(Beginning of Extracted data)

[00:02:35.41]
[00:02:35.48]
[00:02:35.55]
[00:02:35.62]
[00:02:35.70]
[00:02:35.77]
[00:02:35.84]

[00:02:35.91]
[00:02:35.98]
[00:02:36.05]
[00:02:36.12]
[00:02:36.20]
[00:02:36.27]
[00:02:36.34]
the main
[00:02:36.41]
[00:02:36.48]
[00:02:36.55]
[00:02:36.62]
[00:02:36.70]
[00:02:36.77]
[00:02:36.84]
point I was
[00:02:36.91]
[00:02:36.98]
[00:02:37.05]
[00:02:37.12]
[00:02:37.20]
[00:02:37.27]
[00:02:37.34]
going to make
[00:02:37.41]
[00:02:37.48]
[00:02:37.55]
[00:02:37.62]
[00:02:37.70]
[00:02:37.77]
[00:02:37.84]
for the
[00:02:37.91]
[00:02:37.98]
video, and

(End of Extracted data)
(Beginning of Extracted data)

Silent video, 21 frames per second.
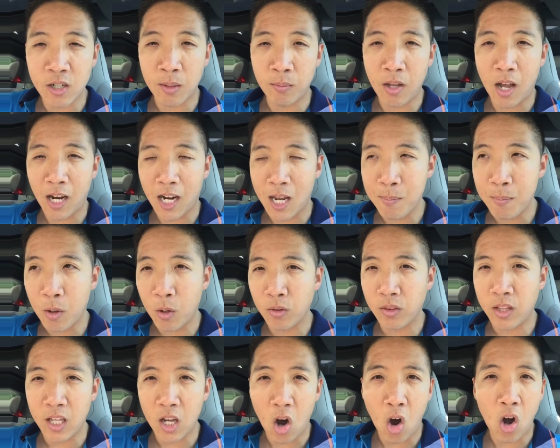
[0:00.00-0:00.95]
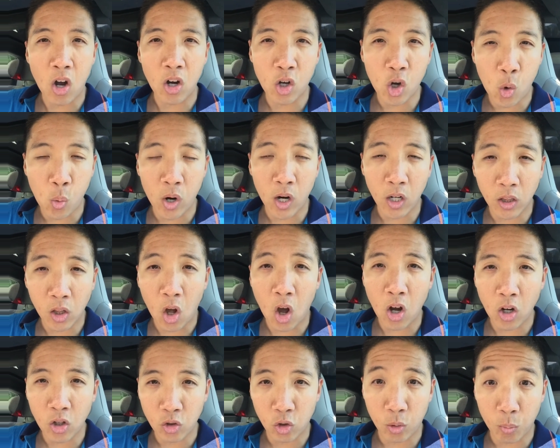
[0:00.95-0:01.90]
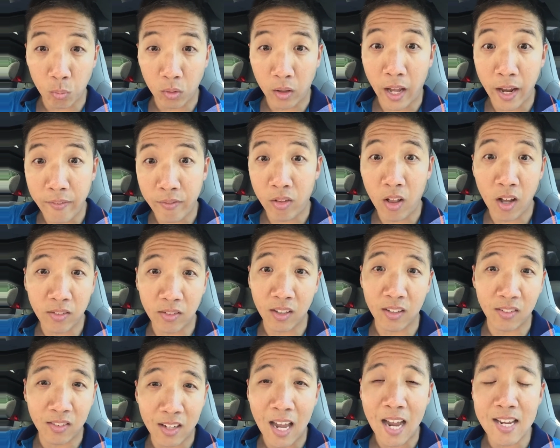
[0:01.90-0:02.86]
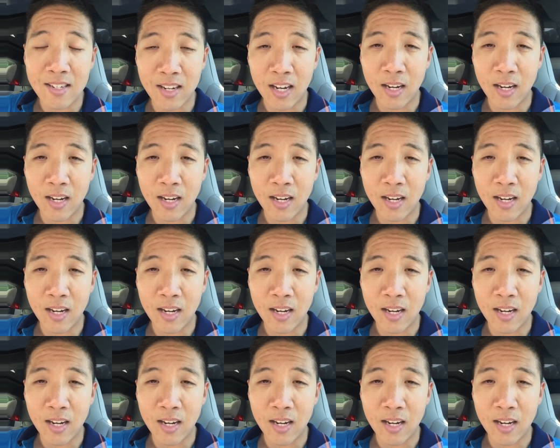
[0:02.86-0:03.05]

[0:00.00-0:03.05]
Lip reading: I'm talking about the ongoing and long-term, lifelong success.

(End of Extracted data)
(Beginning of Extracted data)

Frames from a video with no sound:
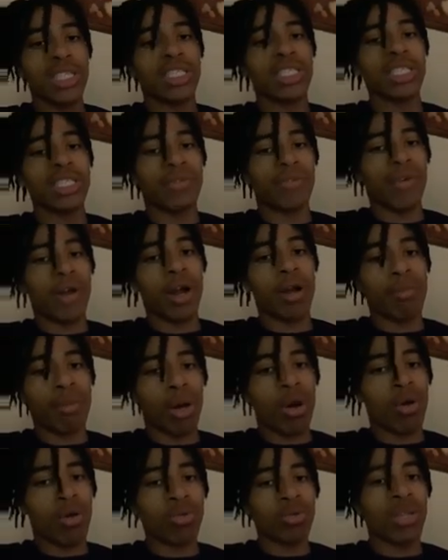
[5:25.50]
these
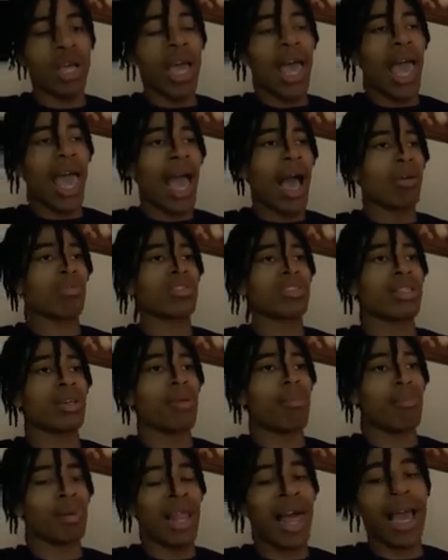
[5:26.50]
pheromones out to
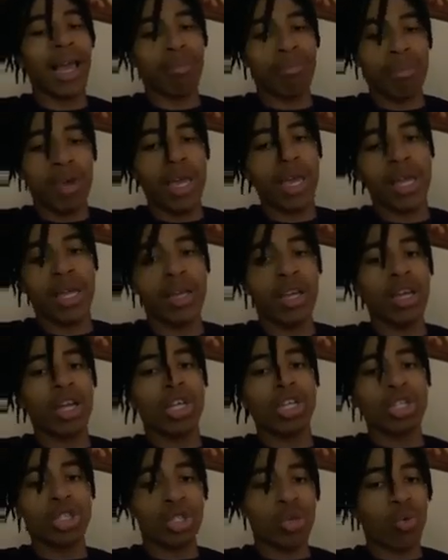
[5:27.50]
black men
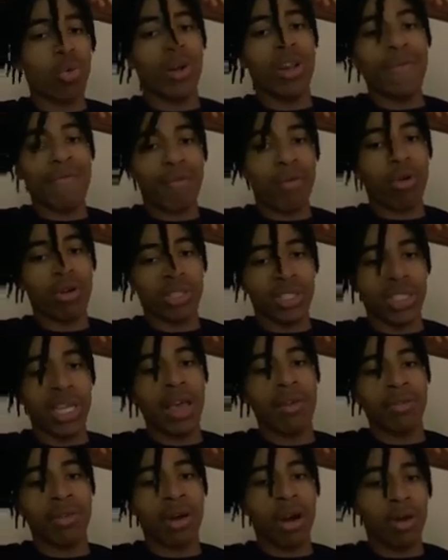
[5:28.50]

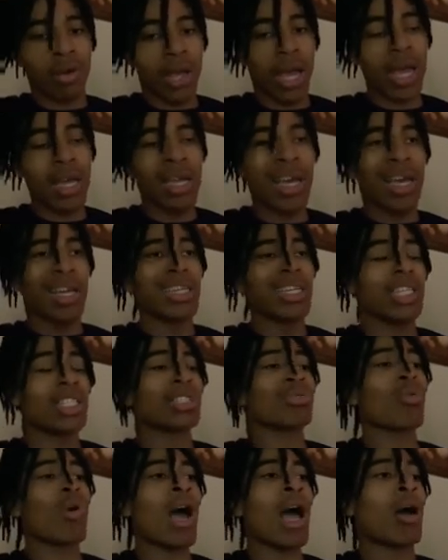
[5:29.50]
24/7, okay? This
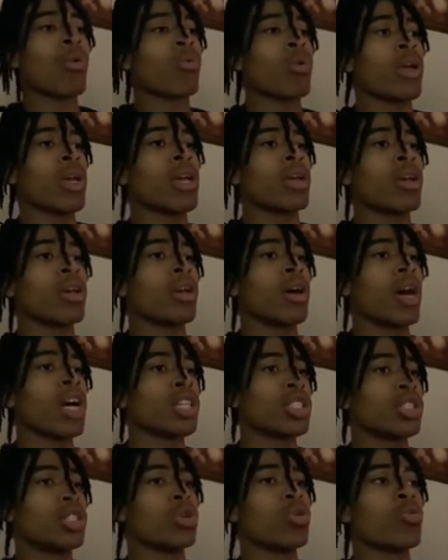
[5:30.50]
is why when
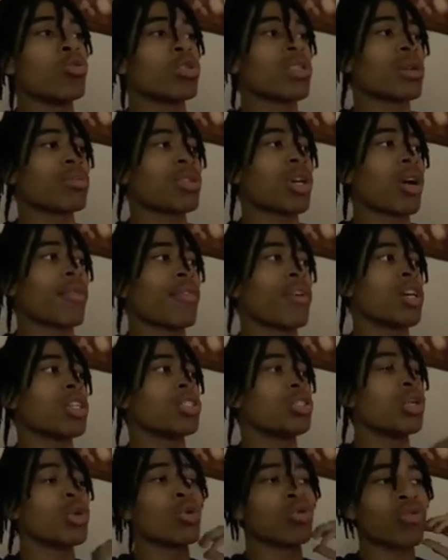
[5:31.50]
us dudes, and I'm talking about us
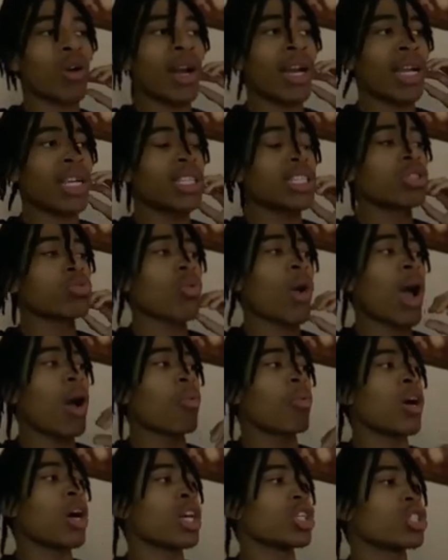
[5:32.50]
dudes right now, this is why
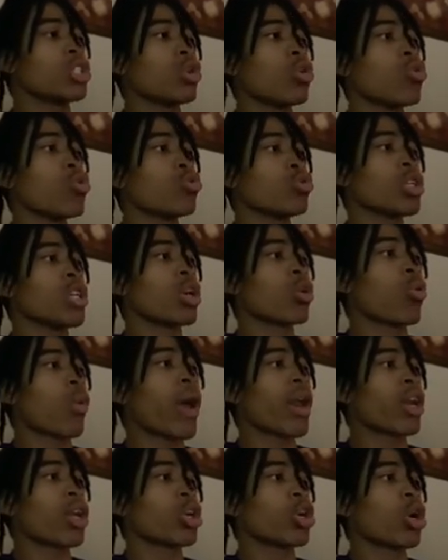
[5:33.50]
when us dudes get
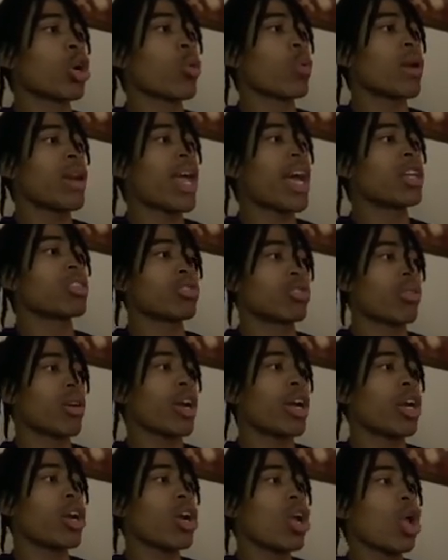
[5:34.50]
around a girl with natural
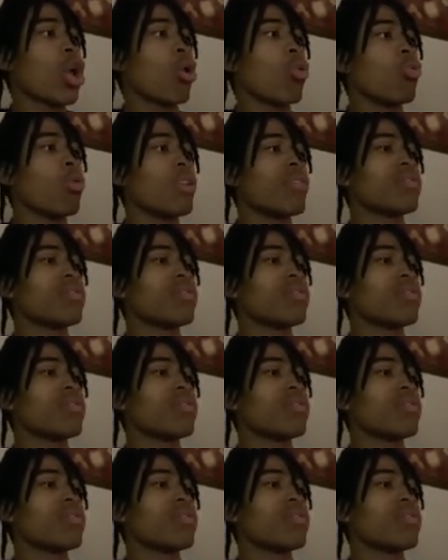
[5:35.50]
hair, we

(End of Extracted data)

● Work item
Your task for the entries above: copy exactly the span starting with the line with "[00:02:35.41]" and going on through the line with "[00:02:36.55]", both lines included, and nothing else.

● Answer section
[00:02:35.41]
[00:02:35.48]
[00:02:35.55]
[00:02:35.62]
[00:02:35.70]
[00:02:35.77]
[00:02:35.84]

[00:02:35.91]
[00:02:35.98]
[00:02:36.05]
[00:02:36.12]
[00:02:36.20]
[00:02:36.27]
[00:02:36.34]
the main
[00:02:36.41]
[00:02:36.48]
[00:02:36.55]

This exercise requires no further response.